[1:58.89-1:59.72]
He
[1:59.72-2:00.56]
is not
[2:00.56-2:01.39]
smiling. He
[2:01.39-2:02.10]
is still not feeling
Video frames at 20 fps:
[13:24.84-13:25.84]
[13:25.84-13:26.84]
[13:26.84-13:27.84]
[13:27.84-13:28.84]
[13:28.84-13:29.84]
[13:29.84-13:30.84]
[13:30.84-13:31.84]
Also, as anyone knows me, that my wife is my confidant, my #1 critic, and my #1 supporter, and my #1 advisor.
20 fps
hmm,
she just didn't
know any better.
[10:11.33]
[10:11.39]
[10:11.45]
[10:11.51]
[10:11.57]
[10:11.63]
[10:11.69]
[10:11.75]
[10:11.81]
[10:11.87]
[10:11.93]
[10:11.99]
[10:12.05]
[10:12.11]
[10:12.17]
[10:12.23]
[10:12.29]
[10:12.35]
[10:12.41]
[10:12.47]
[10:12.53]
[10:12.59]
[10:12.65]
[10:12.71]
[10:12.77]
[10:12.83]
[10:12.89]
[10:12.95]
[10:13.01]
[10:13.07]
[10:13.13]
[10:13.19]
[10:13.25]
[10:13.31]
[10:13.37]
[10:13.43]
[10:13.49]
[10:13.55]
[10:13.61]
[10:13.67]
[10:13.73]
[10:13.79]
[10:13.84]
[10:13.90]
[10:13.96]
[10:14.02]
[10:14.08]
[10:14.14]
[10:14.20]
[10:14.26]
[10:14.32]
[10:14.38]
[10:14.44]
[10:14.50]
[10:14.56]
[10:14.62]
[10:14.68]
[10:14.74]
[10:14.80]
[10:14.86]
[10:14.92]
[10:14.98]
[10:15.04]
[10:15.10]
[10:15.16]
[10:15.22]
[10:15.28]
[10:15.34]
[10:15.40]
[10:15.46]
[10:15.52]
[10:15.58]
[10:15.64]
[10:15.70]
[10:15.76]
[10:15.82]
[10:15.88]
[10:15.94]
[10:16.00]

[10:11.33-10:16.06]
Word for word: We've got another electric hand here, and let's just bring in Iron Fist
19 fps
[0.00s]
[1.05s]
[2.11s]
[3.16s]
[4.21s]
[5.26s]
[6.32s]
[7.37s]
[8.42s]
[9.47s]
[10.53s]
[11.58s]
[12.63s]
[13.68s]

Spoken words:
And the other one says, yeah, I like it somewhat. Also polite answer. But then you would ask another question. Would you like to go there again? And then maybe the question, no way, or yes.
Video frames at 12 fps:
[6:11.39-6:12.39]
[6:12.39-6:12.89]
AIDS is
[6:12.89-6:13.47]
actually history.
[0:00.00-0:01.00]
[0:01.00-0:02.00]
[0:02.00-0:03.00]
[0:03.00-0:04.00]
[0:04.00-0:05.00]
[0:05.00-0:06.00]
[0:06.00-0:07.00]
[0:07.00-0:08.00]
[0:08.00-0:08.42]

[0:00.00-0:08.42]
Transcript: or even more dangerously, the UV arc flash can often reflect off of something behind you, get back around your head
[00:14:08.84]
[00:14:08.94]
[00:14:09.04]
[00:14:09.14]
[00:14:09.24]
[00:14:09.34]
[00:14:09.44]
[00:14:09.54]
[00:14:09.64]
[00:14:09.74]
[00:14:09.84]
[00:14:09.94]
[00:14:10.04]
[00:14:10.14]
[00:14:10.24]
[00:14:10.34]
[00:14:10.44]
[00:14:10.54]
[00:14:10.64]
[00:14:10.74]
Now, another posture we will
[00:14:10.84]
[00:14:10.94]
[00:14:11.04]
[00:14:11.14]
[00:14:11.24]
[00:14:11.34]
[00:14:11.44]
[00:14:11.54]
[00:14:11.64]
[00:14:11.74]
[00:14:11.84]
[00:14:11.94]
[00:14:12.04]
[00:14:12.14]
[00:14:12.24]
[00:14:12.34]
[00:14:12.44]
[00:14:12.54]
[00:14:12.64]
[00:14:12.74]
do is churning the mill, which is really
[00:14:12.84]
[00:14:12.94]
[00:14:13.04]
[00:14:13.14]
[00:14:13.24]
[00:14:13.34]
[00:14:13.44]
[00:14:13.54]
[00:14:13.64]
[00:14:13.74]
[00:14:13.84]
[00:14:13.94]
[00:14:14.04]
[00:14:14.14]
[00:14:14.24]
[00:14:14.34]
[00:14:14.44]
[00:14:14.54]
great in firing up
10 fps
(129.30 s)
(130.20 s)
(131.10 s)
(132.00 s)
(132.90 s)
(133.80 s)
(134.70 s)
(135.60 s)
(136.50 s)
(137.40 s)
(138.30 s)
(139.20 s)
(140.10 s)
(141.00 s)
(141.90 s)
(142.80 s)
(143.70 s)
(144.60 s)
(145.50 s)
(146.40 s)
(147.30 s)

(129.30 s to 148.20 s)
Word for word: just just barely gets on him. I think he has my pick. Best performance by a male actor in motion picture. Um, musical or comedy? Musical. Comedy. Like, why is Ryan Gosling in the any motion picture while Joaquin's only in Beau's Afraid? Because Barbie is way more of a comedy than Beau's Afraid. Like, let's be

::::::

### What you have to do
For this exercise, repeat exactly the lines of the data above from the one with "[00:14:09.94]" down to the one with "[00:14:12.84]", both end lines included.

### Task output
[00:14:09.94]
[00:14:10.04]
[00:14:10.14]
[00:14:10.24]
[00:14:10.34]
[00:14:10.44]
[00:14:10.54]
[00:14:10.64]
[00:14:10.74]
Now, another posture we will
[00:14:10.84]
[00:14:10.94]
[00:14:11.04]
[00:14:11.14]
[00:14:11.24]
[00:14:11.34]
[00:14:11.44]
[00:14:11.54]
[00:14:11.64]
[00:14:11.74]
[00:14:11.84]
[00:14:11.94]
[00:14:12.04]
[00:14:12.14]
[00:14:12.24]
[00:14:12.34]
[00:14:12.44]
[00:14:12.54]
[00:14:12.64]
[00:14:12.74]
do is churning the mill, which is really
[00:14:12.84]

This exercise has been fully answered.